In the last 2 days we have changed my Moms nurse, pain
meds, and anxiety
meds. We have been busy! Some of these posts may seem mundane and boringly detailed but I am trying to give details for those who are also dealing with
ALS. One of the most frustrating things for me as a family member of someone with
ALS was having no rough guide as to what kind of process to expect. I know that everyone case is different but I would have loved some idea of what kind of road bumps to expect. I know there are several readers that have found this blog because they have
ALS or are the caretaker of someone with
ALS. These kinds of posts I hope will help serve as a rough guide for others.
First of why we changed our nurse: I'm sure our first nurse is a great nurse for some people but her personality was not the best for my Dad and I which is really important since we are ones that work with her the most. We asked for a change and the Nurse they sent yesterday was great. She was much more calm, very organised, and very methodical. We are happy we made the change because we need someone that brings us and our home a sense calm. Darlene is the right fit for our family.
Second, we changed her from morphine to
methadone. We were needing to go up on the morphine every couple of days and they recommended we try methadone instead because it is longer lasting and it can be given every 8 hours and should keep her more evenly comfortable. We can still use the morphine for breakthrough pain and discomfort.
We also switched her from
Seroquel to
Lorazepam to treat anxiety. My Mom did not do well on
Xanax. We were told that it can make some people act like a mean drunk - she wasn't that bad but it was enough that we
didn't want to use
Xanax. That's when they gave us the
Seroquel which worked but I'm not sure why they tried that one next. In the comfort pack hospice brings they use
Lorazepam and it is suppose to work really well with morphine and methadone. They are suppose to each make the other more effective.
Now our only problem is that she woke up this morning with something similar to lock jaw. We have someone coming here soon to check her out. Guess the G-tube is a blessing once again :) My Mom is taking about 1-1.5 cans of Ensure a day and probably around 3-4 cups of water total. But then again the
Lorazapam and the methadone are given in the cheek in liquid form so we really need to figure out what is wrong with her mouth.

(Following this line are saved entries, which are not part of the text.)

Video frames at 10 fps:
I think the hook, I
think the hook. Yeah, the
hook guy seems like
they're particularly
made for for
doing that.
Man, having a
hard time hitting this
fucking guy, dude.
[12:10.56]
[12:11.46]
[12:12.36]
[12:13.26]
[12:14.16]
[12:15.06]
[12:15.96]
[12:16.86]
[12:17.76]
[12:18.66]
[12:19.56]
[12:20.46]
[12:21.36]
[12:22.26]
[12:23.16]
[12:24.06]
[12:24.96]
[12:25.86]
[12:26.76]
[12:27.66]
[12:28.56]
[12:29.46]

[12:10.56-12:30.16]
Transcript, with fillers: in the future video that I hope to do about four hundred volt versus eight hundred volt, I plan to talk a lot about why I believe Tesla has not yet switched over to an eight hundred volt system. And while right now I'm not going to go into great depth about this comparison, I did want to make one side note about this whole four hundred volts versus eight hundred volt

Her strength has decreased so much that we are almost to the point that she is dead weight when we lift her. We will have to start using the lift we have soon or she will have to stay in bed with a catheter.
Her breathing has changed significantly. As of Thursday night when she first had that breathing attack she has been wearing her mask almost all of the time. She takes it off for about 5-30 minutes but that's about all. Before that she was only wearing it during the night, naps, and very sporadically in between. We have her pressure up to 14.8 now. Manny said he actually has someone at a pressure of 20 so we will have to see what she can tolerate. There will come a point when the pressure is too much that its uncomfortable or she wont be able to keep the seal closed. When that point comes Darlene said we will put her into a very comfortable coma so she wont feel like she is suffocating.

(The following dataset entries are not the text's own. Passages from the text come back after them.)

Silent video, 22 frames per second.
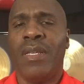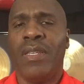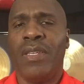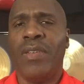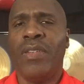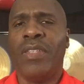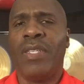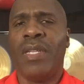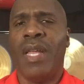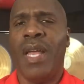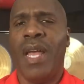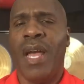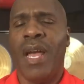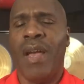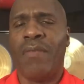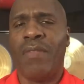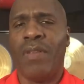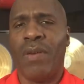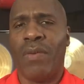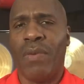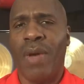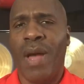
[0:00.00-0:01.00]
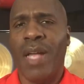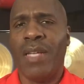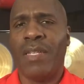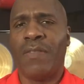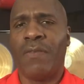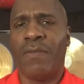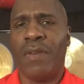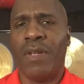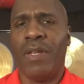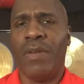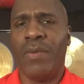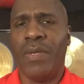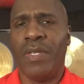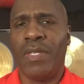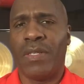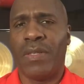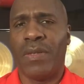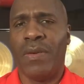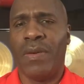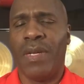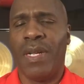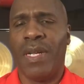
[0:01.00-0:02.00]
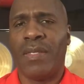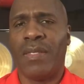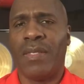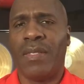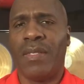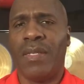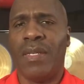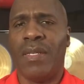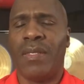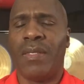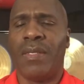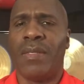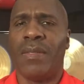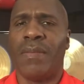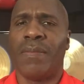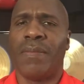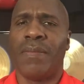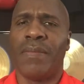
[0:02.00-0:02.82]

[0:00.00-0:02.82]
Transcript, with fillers: you should have your rights fully restored as a citizen.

The nurse also heard a wheeze in her lungs yesterday for the first time. That's not a good thing. From what we understand that might be the start of fluid in her lungs. If she gets fluid in her lungs they can not do anything to help her and it will turn into pneumonia. This last Monday the admitting hospice nurse said she might expect to see fluid start in my Moms lungs in about a week and it seems she wasn't far off. I tried to listen today and thought I would be able to hear the wheeze since I am use to listening for it in my asthmatic son's lungs. I could hardly hear anything at all, let alone a wheeze. When I could hear anything it was only when the stethoscope was up near her shoulder blades.

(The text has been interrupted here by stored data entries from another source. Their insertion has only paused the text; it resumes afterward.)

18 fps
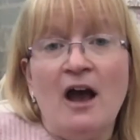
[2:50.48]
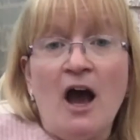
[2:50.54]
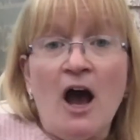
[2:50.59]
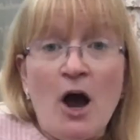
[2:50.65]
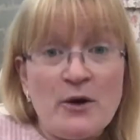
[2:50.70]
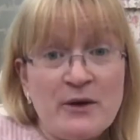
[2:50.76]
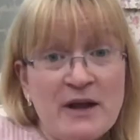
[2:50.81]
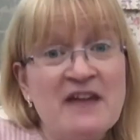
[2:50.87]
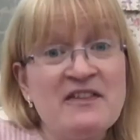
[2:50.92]

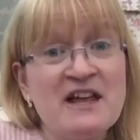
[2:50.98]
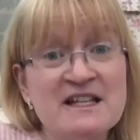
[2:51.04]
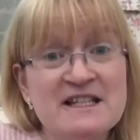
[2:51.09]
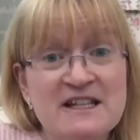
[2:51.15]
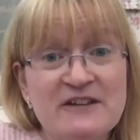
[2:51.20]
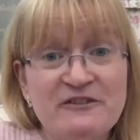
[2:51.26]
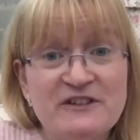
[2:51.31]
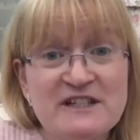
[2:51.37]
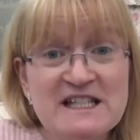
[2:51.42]
Okay, that's
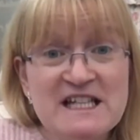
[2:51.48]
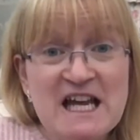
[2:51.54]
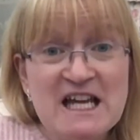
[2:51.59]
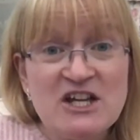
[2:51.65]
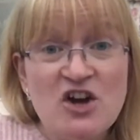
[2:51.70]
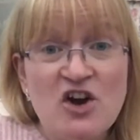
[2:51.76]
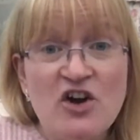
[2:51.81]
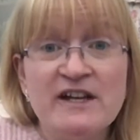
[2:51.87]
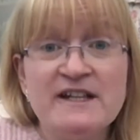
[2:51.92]
it for today,
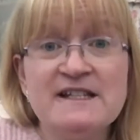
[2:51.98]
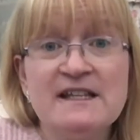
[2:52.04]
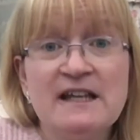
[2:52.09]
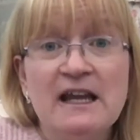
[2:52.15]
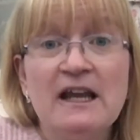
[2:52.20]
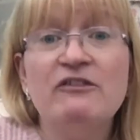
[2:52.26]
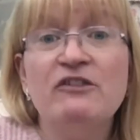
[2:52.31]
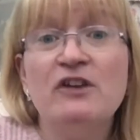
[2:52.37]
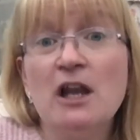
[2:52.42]
guys.
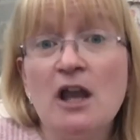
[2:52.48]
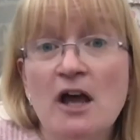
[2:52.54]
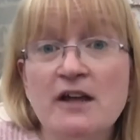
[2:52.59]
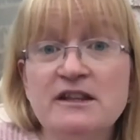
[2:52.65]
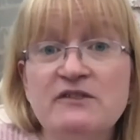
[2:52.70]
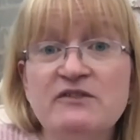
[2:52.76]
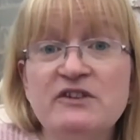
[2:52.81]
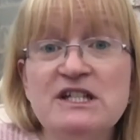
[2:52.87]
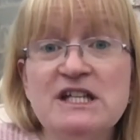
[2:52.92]
If you liked
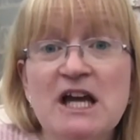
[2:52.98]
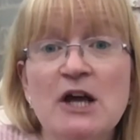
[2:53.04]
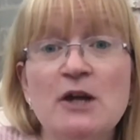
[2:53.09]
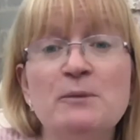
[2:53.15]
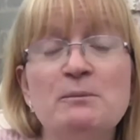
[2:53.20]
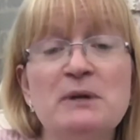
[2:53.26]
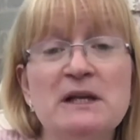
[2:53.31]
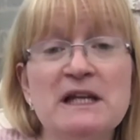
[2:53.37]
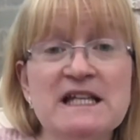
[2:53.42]
the
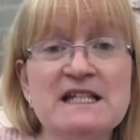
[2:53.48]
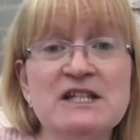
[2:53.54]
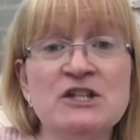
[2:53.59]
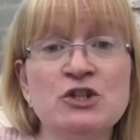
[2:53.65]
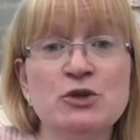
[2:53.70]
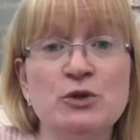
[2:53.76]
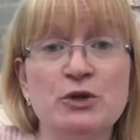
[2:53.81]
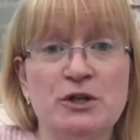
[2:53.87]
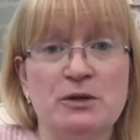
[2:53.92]
video, please
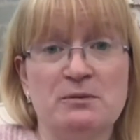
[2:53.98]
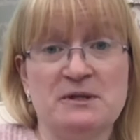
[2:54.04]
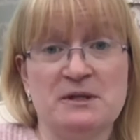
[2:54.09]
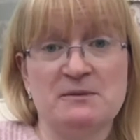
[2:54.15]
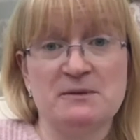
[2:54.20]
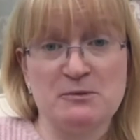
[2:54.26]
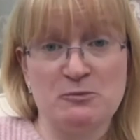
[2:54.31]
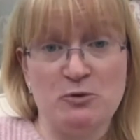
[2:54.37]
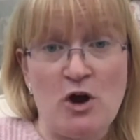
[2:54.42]
ensure you
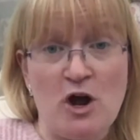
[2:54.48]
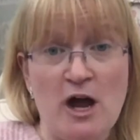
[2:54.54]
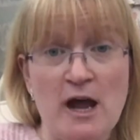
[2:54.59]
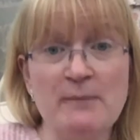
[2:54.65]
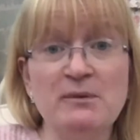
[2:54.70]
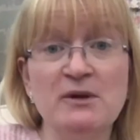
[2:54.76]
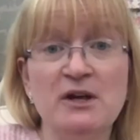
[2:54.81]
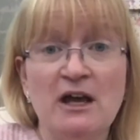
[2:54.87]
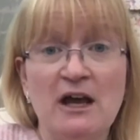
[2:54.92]

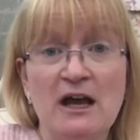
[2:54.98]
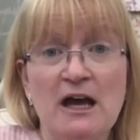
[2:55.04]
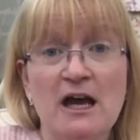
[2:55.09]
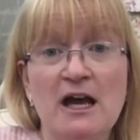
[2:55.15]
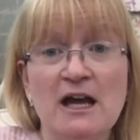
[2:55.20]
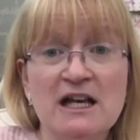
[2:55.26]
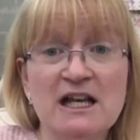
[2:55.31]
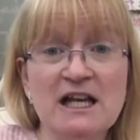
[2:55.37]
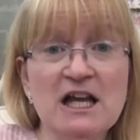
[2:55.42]
subscribe.
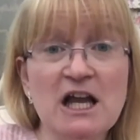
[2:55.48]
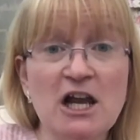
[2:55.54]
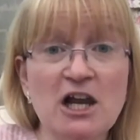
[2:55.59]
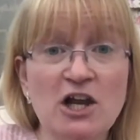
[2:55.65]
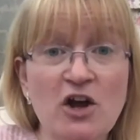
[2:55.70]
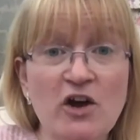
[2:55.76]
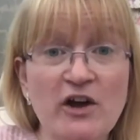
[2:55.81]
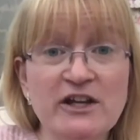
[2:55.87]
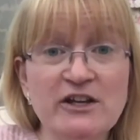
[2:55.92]
Click a
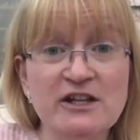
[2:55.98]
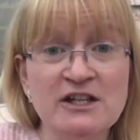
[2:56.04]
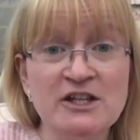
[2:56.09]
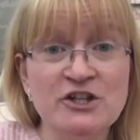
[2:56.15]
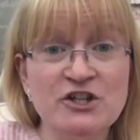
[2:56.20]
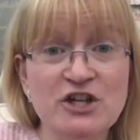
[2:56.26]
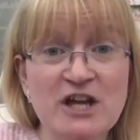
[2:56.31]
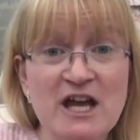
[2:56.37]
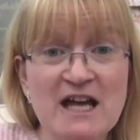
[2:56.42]
like and a
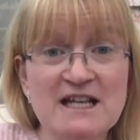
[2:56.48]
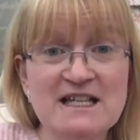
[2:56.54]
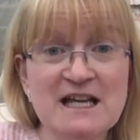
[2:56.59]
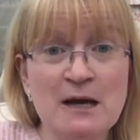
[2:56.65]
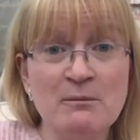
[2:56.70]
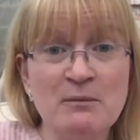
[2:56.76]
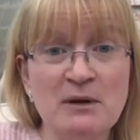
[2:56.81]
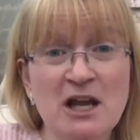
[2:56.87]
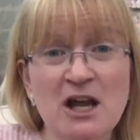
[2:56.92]
share
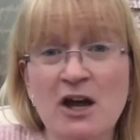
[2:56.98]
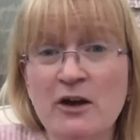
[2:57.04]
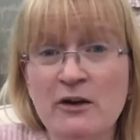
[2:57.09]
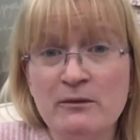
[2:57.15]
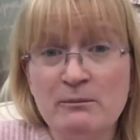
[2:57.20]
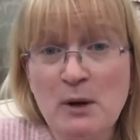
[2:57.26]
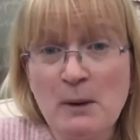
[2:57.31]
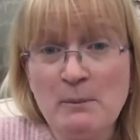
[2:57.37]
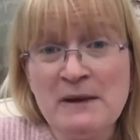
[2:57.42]
down below.
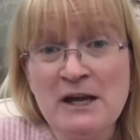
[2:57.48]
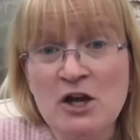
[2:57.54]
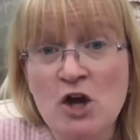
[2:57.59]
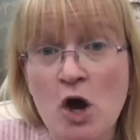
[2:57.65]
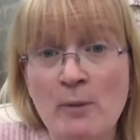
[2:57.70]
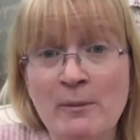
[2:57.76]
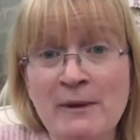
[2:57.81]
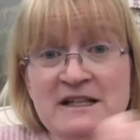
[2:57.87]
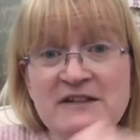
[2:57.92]
Pop me a
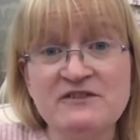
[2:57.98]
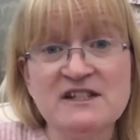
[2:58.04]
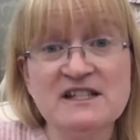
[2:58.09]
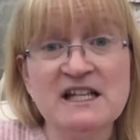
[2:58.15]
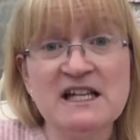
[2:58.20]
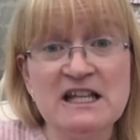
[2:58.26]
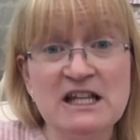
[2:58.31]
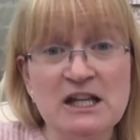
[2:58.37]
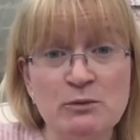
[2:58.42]
comment if there's
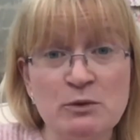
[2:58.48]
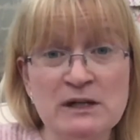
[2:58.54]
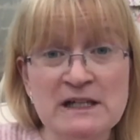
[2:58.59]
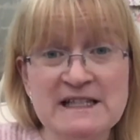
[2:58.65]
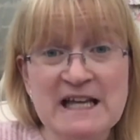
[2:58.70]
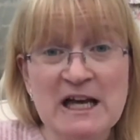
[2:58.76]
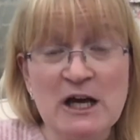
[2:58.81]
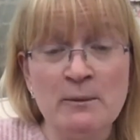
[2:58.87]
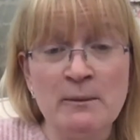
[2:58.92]
anything you want to
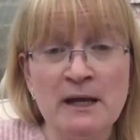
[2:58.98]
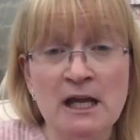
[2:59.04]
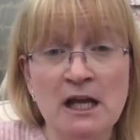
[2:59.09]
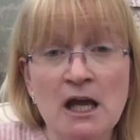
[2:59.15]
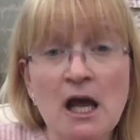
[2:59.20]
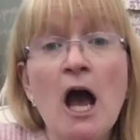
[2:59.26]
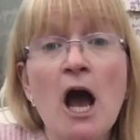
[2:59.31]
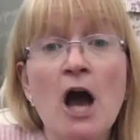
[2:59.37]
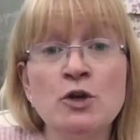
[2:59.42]
tell me.
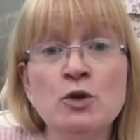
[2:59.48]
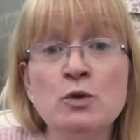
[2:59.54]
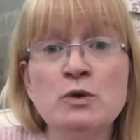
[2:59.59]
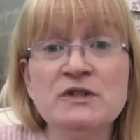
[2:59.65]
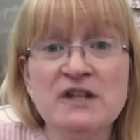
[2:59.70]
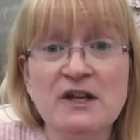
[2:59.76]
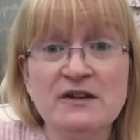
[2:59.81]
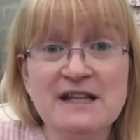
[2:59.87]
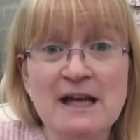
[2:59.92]
And
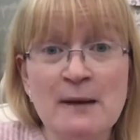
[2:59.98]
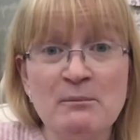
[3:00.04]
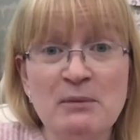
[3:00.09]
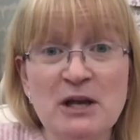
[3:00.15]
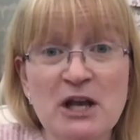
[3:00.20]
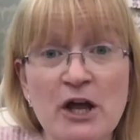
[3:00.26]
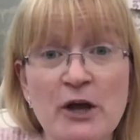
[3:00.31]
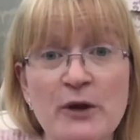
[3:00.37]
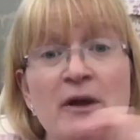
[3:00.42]
also down
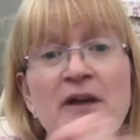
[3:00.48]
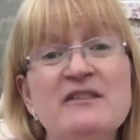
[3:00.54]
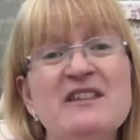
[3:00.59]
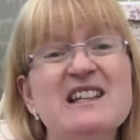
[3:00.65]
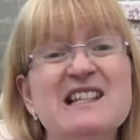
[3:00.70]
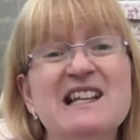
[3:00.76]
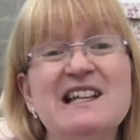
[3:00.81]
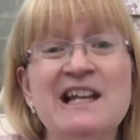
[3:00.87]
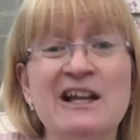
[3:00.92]
below,
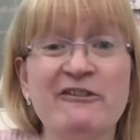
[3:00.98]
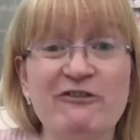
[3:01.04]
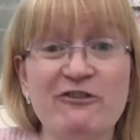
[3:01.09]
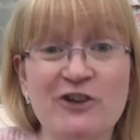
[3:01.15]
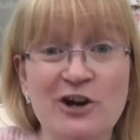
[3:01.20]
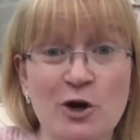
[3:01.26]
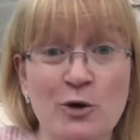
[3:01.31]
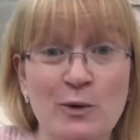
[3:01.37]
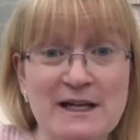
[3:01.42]
there's a link for
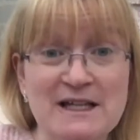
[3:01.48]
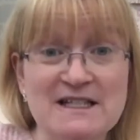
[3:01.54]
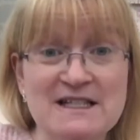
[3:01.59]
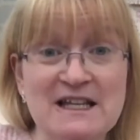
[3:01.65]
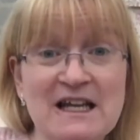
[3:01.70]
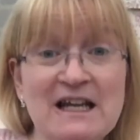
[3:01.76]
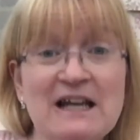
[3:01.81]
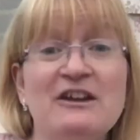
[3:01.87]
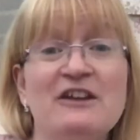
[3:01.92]
a quiz.
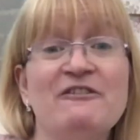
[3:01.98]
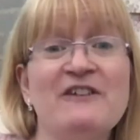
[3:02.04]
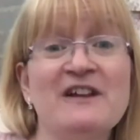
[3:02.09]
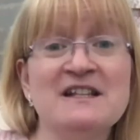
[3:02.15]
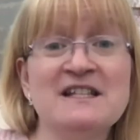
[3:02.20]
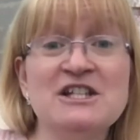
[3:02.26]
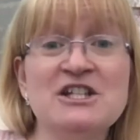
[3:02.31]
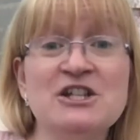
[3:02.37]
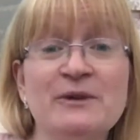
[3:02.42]
You
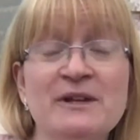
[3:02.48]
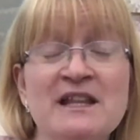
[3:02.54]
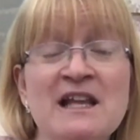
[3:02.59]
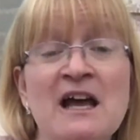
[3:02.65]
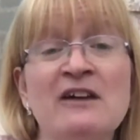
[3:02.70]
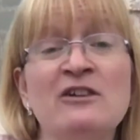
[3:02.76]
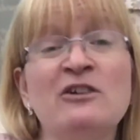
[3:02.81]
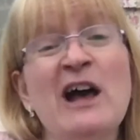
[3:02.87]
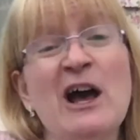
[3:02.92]
fancy doing
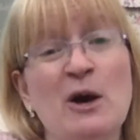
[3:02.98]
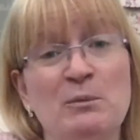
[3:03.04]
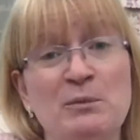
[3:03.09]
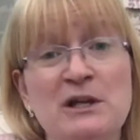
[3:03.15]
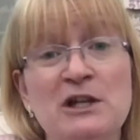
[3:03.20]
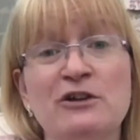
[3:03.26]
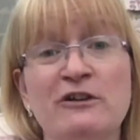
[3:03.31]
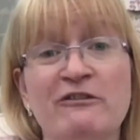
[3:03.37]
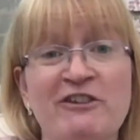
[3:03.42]
that, it'll help
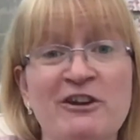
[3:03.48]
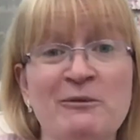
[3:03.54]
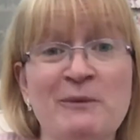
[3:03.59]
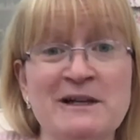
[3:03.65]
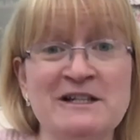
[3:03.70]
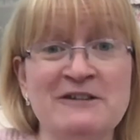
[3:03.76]
you look for your wedding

It seemed for a time that my Moms lack of strength and lack of appetite might actually claim her life before her breathing did. With the changes we have seen in the last couple of days that doesn't seem to be the case anymore.
We feel very confident that with Darlene and hospice's help that we will be able to make it through while keeping my Mom as comfortable as possible. My Dad has been a hero in the last week. He is even more patient and more loving with her. He cares deeply about how she is doing and is methodical about her, her care, and he is advocating for her. It is very touching to watch.
Thank you all for your prayers and kind e-mails. I am sorry to say that we have been horrible at thank you cards or responding. Please know that each comment, letter, e-mail, meal brought in, soda delivered, babysitting act, and countless other little act help lift our burden and make it feel lighter. All the movies, games, books on tape that have been lent have done so much to help keep us all sane. Your smiles and hugs are making it possible for us to make it through this process. I often think of Moses in
Exodus 17.
11And it came to pass, when Moses held up his hand, that Israel prevailed: and when he let down his hand, Amalek prevailed.
12But Moses’ hands were heavy; and they took a stone, and put it under him, and he sat thereon; and Aaron and Hur stayed up his hands, the one on the one side, and the other on the other side; and his hands were steady until the going down of the sun
Our sincerest thanks to all of you for keeping our hands steady!